Beginning with the opening line, set down each line of the material below exactly, stopping once the line with "[0:02.40-0:03.20]" is done.
● ● ●
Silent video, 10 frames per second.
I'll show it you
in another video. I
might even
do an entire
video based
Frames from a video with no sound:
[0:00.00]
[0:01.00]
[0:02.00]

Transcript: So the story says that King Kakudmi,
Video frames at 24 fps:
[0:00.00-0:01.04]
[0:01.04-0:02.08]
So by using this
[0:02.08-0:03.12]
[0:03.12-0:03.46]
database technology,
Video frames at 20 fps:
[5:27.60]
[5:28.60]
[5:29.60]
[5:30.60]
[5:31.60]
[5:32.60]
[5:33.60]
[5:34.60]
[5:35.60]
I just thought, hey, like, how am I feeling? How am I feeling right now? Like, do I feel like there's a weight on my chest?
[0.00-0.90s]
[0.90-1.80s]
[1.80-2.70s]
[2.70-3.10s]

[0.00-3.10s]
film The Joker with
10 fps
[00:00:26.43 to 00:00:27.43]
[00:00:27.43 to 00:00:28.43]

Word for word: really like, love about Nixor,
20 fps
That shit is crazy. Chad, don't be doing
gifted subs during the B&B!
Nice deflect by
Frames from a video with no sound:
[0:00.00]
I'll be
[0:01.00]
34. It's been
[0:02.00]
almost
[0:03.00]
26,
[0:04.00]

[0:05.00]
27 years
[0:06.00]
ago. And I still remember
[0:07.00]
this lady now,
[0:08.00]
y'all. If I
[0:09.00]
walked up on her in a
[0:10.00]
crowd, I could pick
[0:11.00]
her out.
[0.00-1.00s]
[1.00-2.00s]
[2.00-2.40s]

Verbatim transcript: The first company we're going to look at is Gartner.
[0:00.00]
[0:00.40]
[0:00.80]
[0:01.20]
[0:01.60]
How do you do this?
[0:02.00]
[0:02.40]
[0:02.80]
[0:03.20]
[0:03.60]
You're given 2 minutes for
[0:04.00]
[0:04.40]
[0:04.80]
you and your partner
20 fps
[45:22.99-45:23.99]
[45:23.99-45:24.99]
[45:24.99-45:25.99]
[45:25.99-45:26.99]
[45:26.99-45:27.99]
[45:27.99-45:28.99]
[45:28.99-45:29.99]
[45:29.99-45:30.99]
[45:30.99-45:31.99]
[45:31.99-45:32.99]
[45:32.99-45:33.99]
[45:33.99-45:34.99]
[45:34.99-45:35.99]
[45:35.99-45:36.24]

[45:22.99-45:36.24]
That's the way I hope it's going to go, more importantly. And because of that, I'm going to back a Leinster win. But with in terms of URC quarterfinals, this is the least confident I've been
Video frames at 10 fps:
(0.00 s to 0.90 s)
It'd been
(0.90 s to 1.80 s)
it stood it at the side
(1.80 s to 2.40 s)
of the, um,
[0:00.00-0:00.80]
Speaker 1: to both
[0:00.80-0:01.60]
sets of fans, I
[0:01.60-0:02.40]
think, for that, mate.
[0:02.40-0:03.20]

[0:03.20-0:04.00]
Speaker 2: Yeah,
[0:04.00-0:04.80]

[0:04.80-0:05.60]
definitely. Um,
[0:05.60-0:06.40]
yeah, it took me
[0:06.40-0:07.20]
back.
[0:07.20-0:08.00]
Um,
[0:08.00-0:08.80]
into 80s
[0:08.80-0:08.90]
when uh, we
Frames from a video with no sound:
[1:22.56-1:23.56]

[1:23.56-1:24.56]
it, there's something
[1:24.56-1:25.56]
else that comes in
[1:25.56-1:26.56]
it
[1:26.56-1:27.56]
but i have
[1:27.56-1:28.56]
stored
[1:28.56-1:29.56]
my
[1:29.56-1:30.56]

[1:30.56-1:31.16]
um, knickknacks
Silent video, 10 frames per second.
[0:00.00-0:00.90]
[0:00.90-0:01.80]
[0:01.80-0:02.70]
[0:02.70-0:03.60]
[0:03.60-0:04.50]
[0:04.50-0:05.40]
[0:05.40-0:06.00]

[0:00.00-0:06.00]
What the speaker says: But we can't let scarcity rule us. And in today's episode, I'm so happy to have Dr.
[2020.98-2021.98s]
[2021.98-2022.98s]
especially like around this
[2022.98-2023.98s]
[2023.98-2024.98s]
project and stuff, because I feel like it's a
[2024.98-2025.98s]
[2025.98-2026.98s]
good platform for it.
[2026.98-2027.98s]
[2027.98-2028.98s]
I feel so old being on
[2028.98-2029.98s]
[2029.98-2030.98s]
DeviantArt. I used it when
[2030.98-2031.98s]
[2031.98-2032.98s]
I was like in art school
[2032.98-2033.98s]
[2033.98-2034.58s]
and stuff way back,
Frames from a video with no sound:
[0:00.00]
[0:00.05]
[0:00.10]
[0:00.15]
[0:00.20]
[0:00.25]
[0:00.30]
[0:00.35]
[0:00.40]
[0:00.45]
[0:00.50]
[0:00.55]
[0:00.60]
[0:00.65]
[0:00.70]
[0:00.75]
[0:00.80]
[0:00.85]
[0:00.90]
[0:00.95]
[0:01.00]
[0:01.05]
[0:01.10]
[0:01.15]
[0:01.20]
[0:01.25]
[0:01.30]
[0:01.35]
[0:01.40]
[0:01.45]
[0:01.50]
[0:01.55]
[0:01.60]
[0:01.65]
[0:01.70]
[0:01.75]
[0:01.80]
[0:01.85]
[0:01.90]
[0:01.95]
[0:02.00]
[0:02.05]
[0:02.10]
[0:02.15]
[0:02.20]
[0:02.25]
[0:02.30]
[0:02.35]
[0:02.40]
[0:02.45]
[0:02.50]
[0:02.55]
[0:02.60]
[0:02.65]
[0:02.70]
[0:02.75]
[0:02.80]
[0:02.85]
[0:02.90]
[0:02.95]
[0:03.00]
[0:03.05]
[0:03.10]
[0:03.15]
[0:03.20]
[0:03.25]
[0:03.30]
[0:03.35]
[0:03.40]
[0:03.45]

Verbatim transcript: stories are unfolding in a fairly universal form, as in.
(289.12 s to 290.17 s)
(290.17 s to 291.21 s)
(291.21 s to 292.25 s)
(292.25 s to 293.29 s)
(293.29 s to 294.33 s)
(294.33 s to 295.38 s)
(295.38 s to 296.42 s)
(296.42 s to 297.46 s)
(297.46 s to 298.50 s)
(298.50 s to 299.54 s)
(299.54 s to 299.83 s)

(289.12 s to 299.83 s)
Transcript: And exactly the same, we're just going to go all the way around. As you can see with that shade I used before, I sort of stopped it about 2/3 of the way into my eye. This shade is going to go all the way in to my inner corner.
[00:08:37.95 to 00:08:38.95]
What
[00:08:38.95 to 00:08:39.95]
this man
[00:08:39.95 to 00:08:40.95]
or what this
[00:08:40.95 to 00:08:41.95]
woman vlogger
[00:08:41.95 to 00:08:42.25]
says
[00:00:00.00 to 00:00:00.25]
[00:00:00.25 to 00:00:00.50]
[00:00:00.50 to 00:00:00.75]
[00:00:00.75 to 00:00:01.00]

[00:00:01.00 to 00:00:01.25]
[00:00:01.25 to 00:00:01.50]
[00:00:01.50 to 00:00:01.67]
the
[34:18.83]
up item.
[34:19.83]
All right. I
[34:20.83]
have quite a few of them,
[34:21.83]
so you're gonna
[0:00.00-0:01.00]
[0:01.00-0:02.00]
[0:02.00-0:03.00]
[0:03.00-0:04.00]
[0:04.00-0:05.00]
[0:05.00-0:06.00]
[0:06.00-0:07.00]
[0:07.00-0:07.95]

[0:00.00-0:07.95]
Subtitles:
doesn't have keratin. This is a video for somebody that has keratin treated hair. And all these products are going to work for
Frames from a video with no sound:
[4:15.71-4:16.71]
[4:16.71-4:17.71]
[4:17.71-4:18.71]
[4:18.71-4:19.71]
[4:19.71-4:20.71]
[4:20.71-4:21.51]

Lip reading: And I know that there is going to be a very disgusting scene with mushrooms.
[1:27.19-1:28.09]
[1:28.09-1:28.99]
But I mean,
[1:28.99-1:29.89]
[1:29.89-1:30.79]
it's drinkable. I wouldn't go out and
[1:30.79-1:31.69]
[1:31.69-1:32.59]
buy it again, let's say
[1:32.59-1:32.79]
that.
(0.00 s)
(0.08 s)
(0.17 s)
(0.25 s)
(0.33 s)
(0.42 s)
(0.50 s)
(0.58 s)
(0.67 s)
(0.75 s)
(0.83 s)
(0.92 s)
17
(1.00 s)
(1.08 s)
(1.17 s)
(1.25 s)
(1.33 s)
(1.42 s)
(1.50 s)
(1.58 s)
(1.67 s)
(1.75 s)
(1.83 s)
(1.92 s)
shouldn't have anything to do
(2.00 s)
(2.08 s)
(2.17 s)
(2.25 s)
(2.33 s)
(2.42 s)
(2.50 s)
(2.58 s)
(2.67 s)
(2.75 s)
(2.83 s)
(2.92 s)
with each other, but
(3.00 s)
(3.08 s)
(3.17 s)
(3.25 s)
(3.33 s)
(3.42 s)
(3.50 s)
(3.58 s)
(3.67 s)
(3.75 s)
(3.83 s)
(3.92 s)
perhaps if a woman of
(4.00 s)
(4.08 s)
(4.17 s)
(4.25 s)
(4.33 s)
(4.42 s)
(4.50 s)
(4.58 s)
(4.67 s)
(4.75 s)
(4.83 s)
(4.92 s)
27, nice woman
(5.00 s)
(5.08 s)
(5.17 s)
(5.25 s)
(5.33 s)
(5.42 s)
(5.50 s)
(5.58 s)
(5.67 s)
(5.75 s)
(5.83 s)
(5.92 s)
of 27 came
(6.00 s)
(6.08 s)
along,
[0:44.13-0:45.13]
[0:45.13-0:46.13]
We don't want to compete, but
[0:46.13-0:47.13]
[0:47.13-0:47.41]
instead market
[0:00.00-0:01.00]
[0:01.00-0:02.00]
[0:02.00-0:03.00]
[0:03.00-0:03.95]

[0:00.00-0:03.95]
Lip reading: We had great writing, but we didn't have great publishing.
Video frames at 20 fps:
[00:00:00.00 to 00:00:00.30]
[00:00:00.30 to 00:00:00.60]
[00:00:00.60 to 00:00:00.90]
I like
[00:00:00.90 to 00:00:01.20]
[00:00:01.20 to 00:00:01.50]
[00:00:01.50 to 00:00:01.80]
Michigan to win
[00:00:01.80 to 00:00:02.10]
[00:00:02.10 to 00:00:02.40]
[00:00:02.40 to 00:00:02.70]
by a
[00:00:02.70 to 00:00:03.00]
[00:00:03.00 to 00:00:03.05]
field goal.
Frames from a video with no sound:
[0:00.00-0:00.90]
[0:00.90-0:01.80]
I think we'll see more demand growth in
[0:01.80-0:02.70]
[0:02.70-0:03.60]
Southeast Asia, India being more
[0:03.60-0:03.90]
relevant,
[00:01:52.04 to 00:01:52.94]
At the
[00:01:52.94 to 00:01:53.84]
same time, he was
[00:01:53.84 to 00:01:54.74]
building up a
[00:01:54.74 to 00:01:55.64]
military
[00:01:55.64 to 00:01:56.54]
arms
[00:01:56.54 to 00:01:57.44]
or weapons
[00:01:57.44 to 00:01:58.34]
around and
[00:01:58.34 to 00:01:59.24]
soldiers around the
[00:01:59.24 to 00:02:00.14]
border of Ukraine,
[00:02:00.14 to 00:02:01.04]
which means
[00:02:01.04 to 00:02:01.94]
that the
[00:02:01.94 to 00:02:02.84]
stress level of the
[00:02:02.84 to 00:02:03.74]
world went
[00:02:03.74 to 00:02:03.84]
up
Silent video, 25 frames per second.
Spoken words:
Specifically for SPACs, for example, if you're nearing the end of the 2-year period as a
● ● ●
*Solution:*
Silent video, 10 frames per second.
I'll show it you
in another video. I
might even
do an entire
video based
Frames from a video with no sound:
[0:00.00]
[0:01.00]
[0:02.00]

Transcript: So the story says that King Kakudmi,
Video frames at 24 fps:
[0:00.00-0:01.04]
[0:01.04-0:02.08]
So by using this
[0:02.08-0:03.12]
[0:03.12-0:03.46]
database technology,
Video frames at 20 fps:
[5:27.60]
[5:28.60]
[5:29.60]
[5:30.60]
[5:31.60]
[5:32.60]
[5:33.60]
[5:34.60]
[5:35.60]
I just thought, hey, like, how am I feeling? How am I feeling right now? Like, do I feel like there's a weight on my chest?
[0.00-0.90s]
[0.90-1.80s]
[1.80-2.70s]
[2.70-3.10s]

[0.00-3.10s]
film The Joker with
10 fps
[00:00:26.43 to 00:00:27.43]
[00:00:27.43 to 00:00:28.43]

Word for word: really like, love about Nixor,
20 fps
That shit is crazy. Chad, don't be doing
gifted subs during the B&B!
Nice deflect by
Frames from a video with no sound:
[0:00.00]
I'll be
[0:01.00]
34. It's been
[0:02.00]
almost
[0:03.00]
26,
[0:04.00]

[0:05.00]
27 years
[0:06.00]
ago. And I still remember
[0:07.00]
this lady now,
[0:08.00]
y'all. If I
[0:09.00]
walked up on her in a
[0:10.00]
crowd, I could pick
[0:11.00]
her out.
[0.00-1.00s]
[1.00-2.00s]
[2.00-2.40s]

Verbatim transcript: The first company we're going to look at is Gartner.
[0:00.00]
[0:00.40]
[0:00.80]
[0:01.20]
[0:01.60]
How do you do this?
[0:02.00]
[0:02.40]
[0:02.80]
[0:03.20]
[0:03.60]
You're given 2 minutes for
[0:04.00]
[0:04.40]
[0:04.80]
you and your partner
20 fps
[45:22.99-45:23.99]
[45:23.99-45:24.99]
[45:24.99-45:25.99]
[45:25.99-45:26.99]
[45:26.99-45:27.99]
[45:27.99-45:28.99]
[45:28.99-45:29.99]
[45:29.99-45:30.99]
[45:30.99-45:31.99]
[45:31.99-45:32.99]
[45:32.99-45:33.99]
[45:33.99-45:34.99]
[45:34.99-45:35.99]
[45:35.99-45:36.24]

[45:22.99-45:36.24]
That's the way I hope it's going to go, more importantly. And because of that, I'm going to back a Leinster win. But with in terms of URC quarterfinals, this is the least confident I've been
Video frames at 10 fps:
(0.00 s to 0.90 s)
It'd been
(0.90 s to 1.80 s)
it stood it at the side
(1.80 s to 2.40 s)
of the, um,
[0:00.00-0:00.80]
Speaker 1: to both
[0:00.80-0:01.60]
sets of fans, I
[0:01.60-0:02.40]
think, for that, mate.
[0:02.40-0:03.20]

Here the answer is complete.